31 Aug 2019

Abgrenzung von Straftaten

Liebe Unioner,

nach wie vor kann nicht ausgeschlossen werden, dass es gerade bei Straftaten, die im Rahmen einer sogenannten „Fußballkriminalität“ verfolgt werden, besondere „Spielregeln“ gibt.

Es kommt dabei immer wieder zu Entscheidungen von Gerichten, die, was die Bewertung und Einordnung von verurteilten Taten angeht, auch Juristen kopfschüttelnd zurücklässt.

So kann, was bei einer Kneipenschlägerei als einfache, gegebenenfalls auch als gefährliche oder schwere Körperverletzung verurteilt wird, unter dem Kontext eines Fußballbezuges auch darin münden, dass dabei eine Verurteilung wegen eines versuchten Mordes heraus kommt. Dabei wird unterstellt, dass die gegnerischen Fans sich derartig hassen und bekämpfen, dass der einzige Zweck einer solchen Auseinandersetzung darin liegt, die gegnerischen Fans zu vernichten.

Dies kann zu erheblichen Haftstrafen, die auf jeden Fall nicht mehr bewährungsfähig sind, führen. Hier bleibt einem Verteidiger bei diesen Entscheidungen regelmäßig nur, die Rechtsmittel auszuschöpfen, um zu erreichen, mit seiner Rechtsauffassung bei dem nächst höheren Gericht Gehör zu finden.
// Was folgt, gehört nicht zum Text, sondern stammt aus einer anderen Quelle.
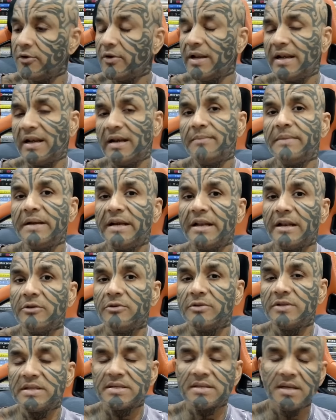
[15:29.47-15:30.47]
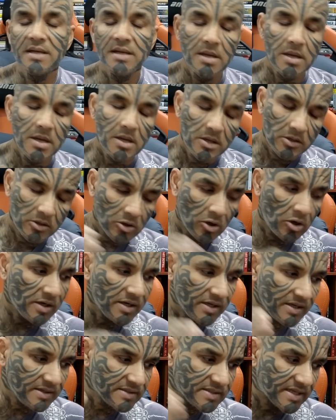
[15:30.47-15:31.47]
And let me tell you this,
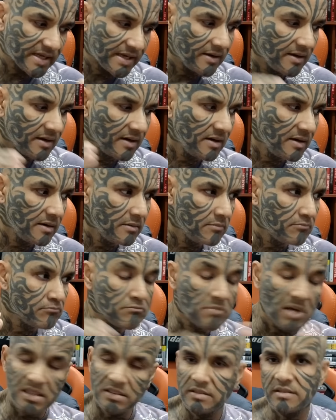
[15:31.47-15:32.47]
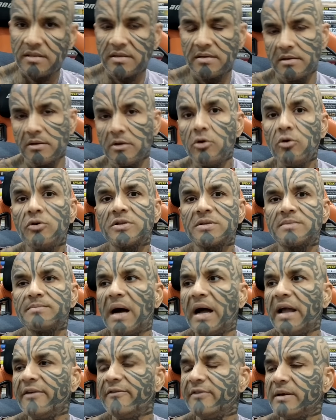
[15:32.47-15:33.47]
not a single month goes
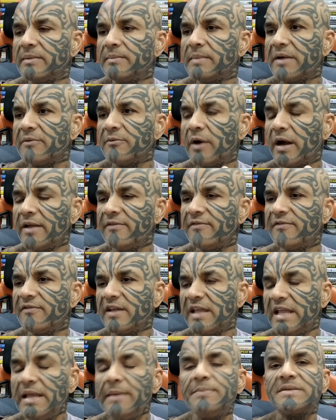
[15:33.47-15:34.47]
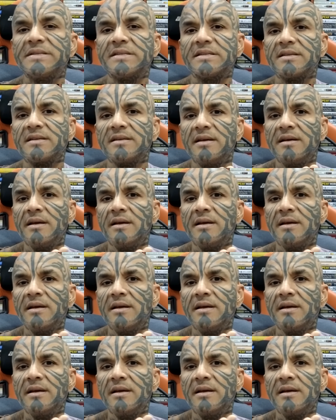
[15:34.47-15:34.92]
by where my wife keeps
Auch wenn das vielleicht Extrembeispiele sind, ist auch bei ganz offensichtlich nur mit geringerer Strafe bedrohten Straftaten es durchaus möglich, dass die ursprüngliche Handlung des Täters auf einmal in einem ganz anderen Licht gesehen wird.

Das Zeigen eines Stinkefingers wird ohne weiteren Zusatz regelmäßig zu einer Verurteilung wegen einer Beleidigung führen. Bei anderen Gesten, die von einem Täter gegenüber anderen Personen gezeigt werden, ist dies aber schon wesentlich brisanter. Das ist vor allen Dingen dann der Fall, wenn man in den Bereich der Bedrohung kommt, die dann vorliegt, wenn der Täter mit der Begehung eines Verbrechens gegenüber einer anderen Person bzw. dieser Person nahe stehenden Personen droht.
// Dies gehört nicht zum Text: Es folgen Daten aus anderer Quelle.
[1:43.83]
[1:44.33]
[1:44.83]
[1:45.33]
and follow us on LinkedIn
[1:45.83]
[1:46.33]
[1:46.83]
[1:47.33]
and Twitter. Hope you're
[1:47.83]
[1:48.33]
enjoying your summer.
Schon alleine die Bedrohung kann erheblich bestraft werden. Aber wie wird z. B. die sogenannte „Kopf-ab-Geste“ bewertet? Ist sie möglicherweise sogar eine Nötigung, die mit Freiheitsstrafe von bis zu drei Jahren bestraft werden kann oder bewegt man sich damit schon im Bereich von Tötungsdelikten, die bekanntermaßen mit sehr viel höherer Straferwartung verbunden sind?

Wenn man bei diesen Handlungen natürlich grundsätzlich unterstellt, dass es dem Täter nur darum geht, seinem Gegenüber anzudrohen, ihn quasi zu vernichten, ist man auch hier ganz leicht in einem Bereich von Straftaten, die mit Freiheitsstrafe in nicht mehr bewährungsfähiger Höhe belegt sind.

Es wird also weiter sehr sorgsam die subjektive Seite des Täters zu bewerten sein. Insoweit kommt es für die Einschätzung eines Gerichtes, welchen Straftatbestand der Angeklagte mit seiner Handlung erfüllt hat, auch maßgeblich und erheblich auf den Inhalt seiner Aussage an. Achtlos ausgesprochene Halbsätze des Angeklagten, können den Prozess in eine Richtung lenken, die er für sich nicht im Ansatz gesehen hatte.

Obacht wird natürlich insbesondere durch die Verteidiger darauf zu geben sein, dass den Angeklagten nicht von vorn herein bestimmte Motivationen unterstellt werden, nur weil es sich bei den Straftaten, die angeklagt werden, um solche handelt, die einen Bezug zum Fußball haben.